Atatürk 1923’te topluma nasıl bakmışsa, nasıl değerlendirmişse, o bakış açsıyla toplumumuza ve devlet yapımıza bakmalıyız ancak bunu başarabilirsek toplumumuzu kitleyen sorunları çözebiliriz.
Atatürk realitesini gerçekten kavrayabilirsek bugün memleketimizde batı kopyası bir takım soysa ekonomik modellerin peşinden koşturmayız.
Özel mülkiyetin yok edilmesini amaçlayan Marksisizm tüm ülkelerde önce yok edilmiş sonra uygulandığı tüm ülkelerde dönüp yeniden güçlendirmek ve geliştirilmek zorunda kalınmıştır. Sovyet Rusya böyledir, Polonya, Macaristan, Romanya, Bulgaristan böyledir. Milyonlarca fikir adamının baskı rejimleriyle ortaya koymaya çalıştığı politikalardır. Marksizm’de Türk Milleti için bir ümit olsaydı Atatürk 1923 yılında sosyalist bir Cumhuriyet kurardı. Atamız Faşizme açıktan düşmanlık etmiş, faşizmin sefaletini yakından izlemiştir.
Atatürk bilinçli bir emperyalisti.
Antiemperyalistliğin temel dayanağı milliyetçiliktir. Atamızın devlet seviyesinde yaptığı en önemli devrim Cumhuriyet rejimidir ve bu rejimi de milletin emrine koyduğu için milletin üstünlüğünü amaçladığı ortadadır. Harf devrimi , okur yazarlığı kolaylaştırmak,eğitimi yaymak halkın düşünür, yargılar bir millet seviyesine getirmekten başka ne olabilir? Dil-tarih devrimlerimiz Türk milliyetçiliğinin kaynaklarını bulmak,milleti bilinçli bir bütün haline getirmek değildir de nedir? Sosyo- politik kadın- erkek eşitliği yaratmak, Türk soyunun geleneklerine kadar inen kadının saygınlığını geri kazandırmaktan başka nedir ki?
Kurtuluş savaşı gerçekten büyük bir dehanın ürünüydü. Memleket art arda gelen savaşların ve yıkıntıların içinde hiçbir şey üretemez bir iğne bile yapamaz hale gelmişti. Her açıdan dışa bağlı bir ekonominin içinde savrulup duruyorduk. Atatürk meşrutiyetçi ve antiemperyalistir. Atatürk , metodolojisi , Akıldır deneylere ve bilme değer verir . İnsan ve toplumun faydasına hareket eder. Osmanlı Hükümeti İmparatorluk toprakları olarak anlaşma masasına oturmuş ve masadan Anadolu Toprakları olmadan kalkmıştır.
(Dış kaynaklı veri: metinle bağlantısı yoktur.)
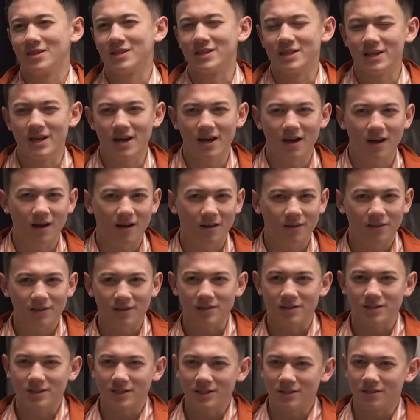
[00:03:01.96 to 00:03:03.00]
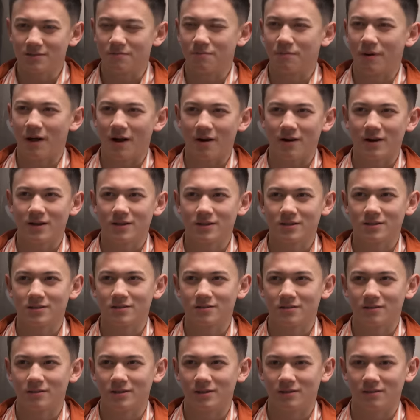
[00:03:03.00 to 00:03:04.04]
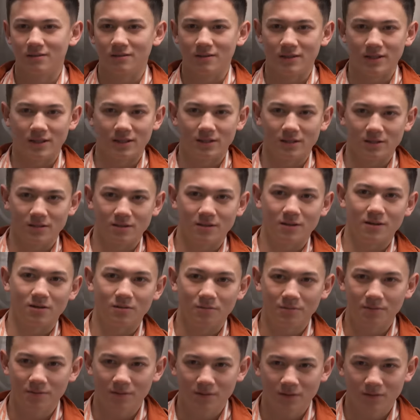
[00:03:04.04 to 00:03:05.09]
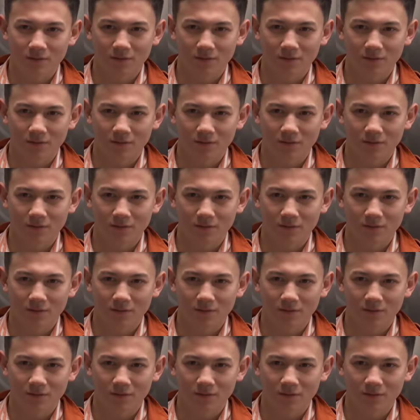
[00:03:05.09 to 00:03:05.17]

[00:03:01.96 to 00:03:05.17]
Yeah, I think she's embarrassed and it doesn't help.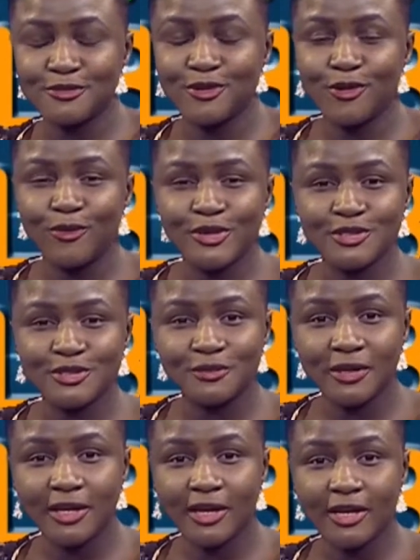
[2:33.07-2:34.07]
Before we went to the
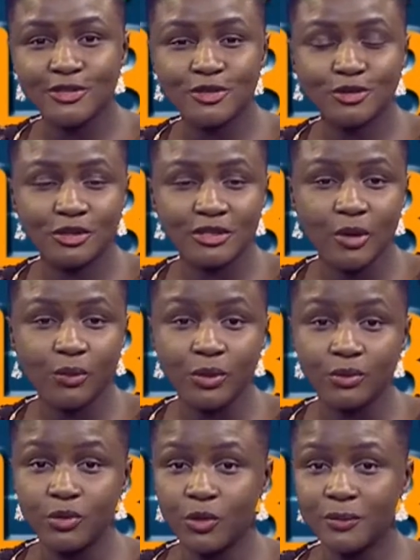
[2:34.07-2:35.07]
break, I told you that
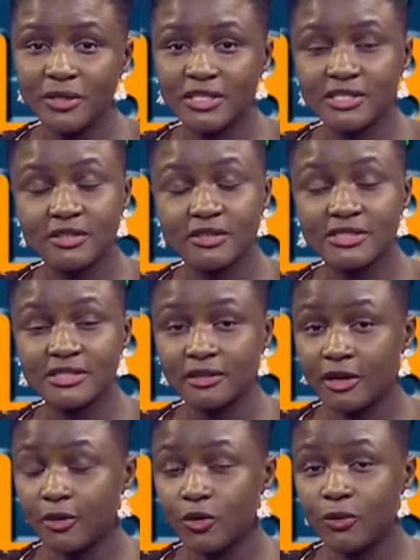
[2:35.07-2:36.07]
we will be discussing
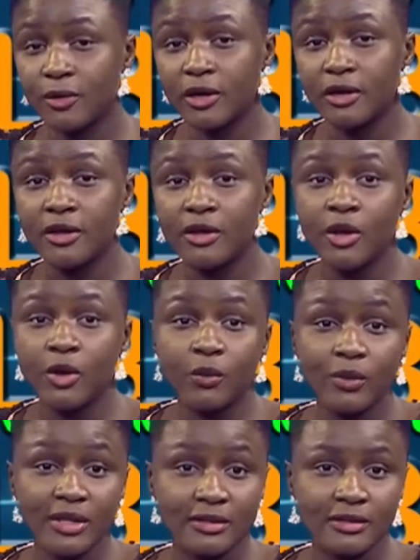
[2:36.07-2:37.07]
glaucoma
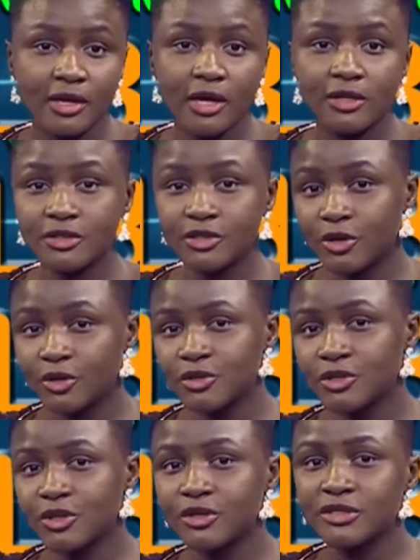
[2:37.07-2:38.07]
with
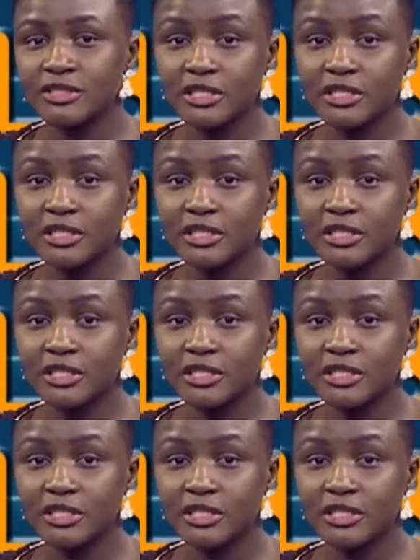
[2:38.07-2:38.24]
Dr.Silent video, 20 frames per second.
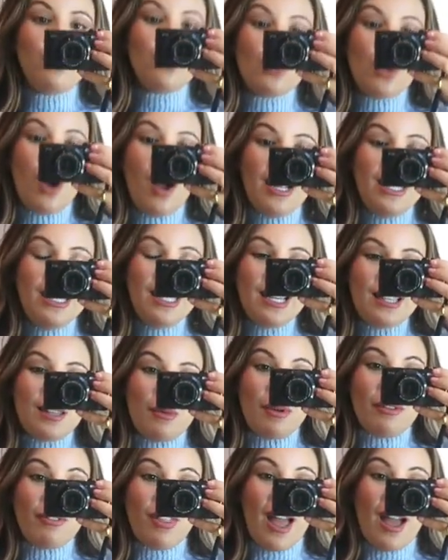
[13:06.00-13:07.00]
will try and link
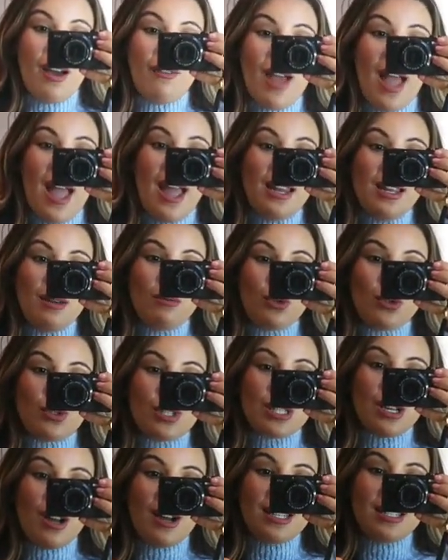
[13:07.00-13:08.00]
them if they have any
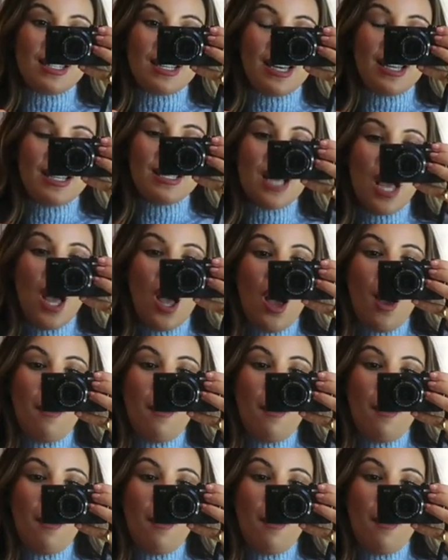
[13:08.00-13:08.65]
more sizes,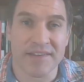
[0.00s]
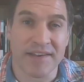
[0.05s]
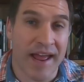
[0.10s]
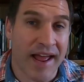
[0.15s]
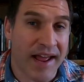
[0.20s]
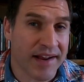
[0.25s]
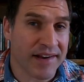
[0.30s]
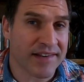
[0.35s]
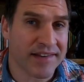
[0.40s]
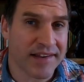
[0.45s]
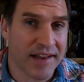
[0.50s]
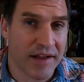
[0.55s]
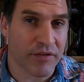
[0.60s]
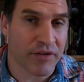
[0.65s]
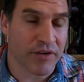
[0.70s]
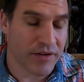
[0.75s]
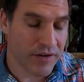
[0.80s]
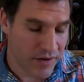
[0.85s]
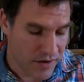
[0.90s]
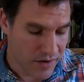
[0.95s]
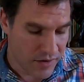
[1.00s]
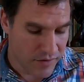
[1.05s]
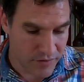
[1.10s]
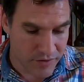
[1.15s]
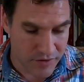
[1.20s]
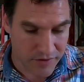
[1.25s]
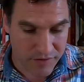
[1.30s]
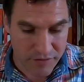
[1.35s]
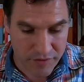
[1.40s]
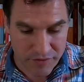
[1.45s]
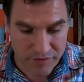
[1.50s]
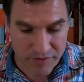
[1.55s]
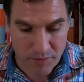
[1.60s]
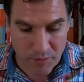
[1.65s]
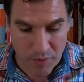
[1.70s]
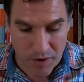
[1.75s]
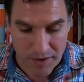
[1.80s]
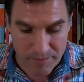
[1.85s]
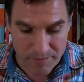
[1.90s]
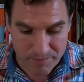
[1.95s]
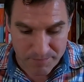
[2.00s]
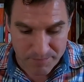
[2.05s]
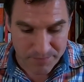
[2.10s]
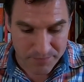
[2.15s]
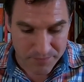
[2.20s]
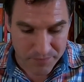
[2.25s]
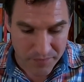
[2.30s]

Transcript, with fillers: is Acts 7 verse 51.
İmparatorluk toprakları elden çıkınca, “ İstanbul” “Saray” ve Taht endişesine düşülmüştür.
Peki Millet ne olacaktır? Millet kendi hakkını kendi savunacaktır. Cumhuriyet Rejimi bizim toplumumuzun yapısı bakımından iki büyük tehlike ile karşı karşıyadır. Bunlardan biri Marksizim diğeri Ümmetçiliktir, Marksizme karşı oluşturulan düşünce milliyetçiliktir. Milliyetçiliğin prensibini iyice anlamalı bu durumun bizi Turancılık, Faşizm ya da Nasyonal –Sosyalizm gibi tehlikeli alanlara sürüklemesine izin verilmemelidir.
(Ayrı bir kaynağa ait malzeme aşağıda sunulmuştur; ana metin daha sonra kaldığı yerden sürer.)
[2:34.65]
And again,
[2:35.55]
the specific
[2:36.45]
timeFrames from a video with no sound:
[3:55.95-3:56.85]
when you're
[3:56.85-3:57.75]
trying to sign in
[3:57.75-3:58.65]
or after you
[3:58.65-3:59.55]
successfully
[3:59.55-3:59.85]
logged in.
“ Türkiye Cumhuriyeti’ni kuran Türk halkına Türk Milleti denir. Milletler , dil kültür ülkü birliği ile birbirine bağlı vatandaşların politik ve toplumsal birliğidir. Ulusumuzun Kominizme kayması ne denli tehlikeli ise , Ümmetçiliğe kayması da ciddi bir tehlikedir. Bu tehlikenin tüm kapılarını kapamak için Atatürk laiklik ilkesini devletin işleyen organı yapmıştır. “Önce, kafaları ve vicdanları geri düşüncelerle doldurulmuş kimseleri temizleyeceksin . Modern bir devlet makinası kuracaksın sonra bu makine , halkla beraber çalışacak, bütün kaynaklarını faliyete geçirecek,böylece memleketi ileriye , refaha kavuşturacak. Biz işte şimdi o yoldayız.” sözlerini Atatürk 1930 yılında söylemiş .Bugün 2022 yılını yaşıyoruz. Tam 92 yıl geçmiş bu sözlerin neresindeyiz acaba?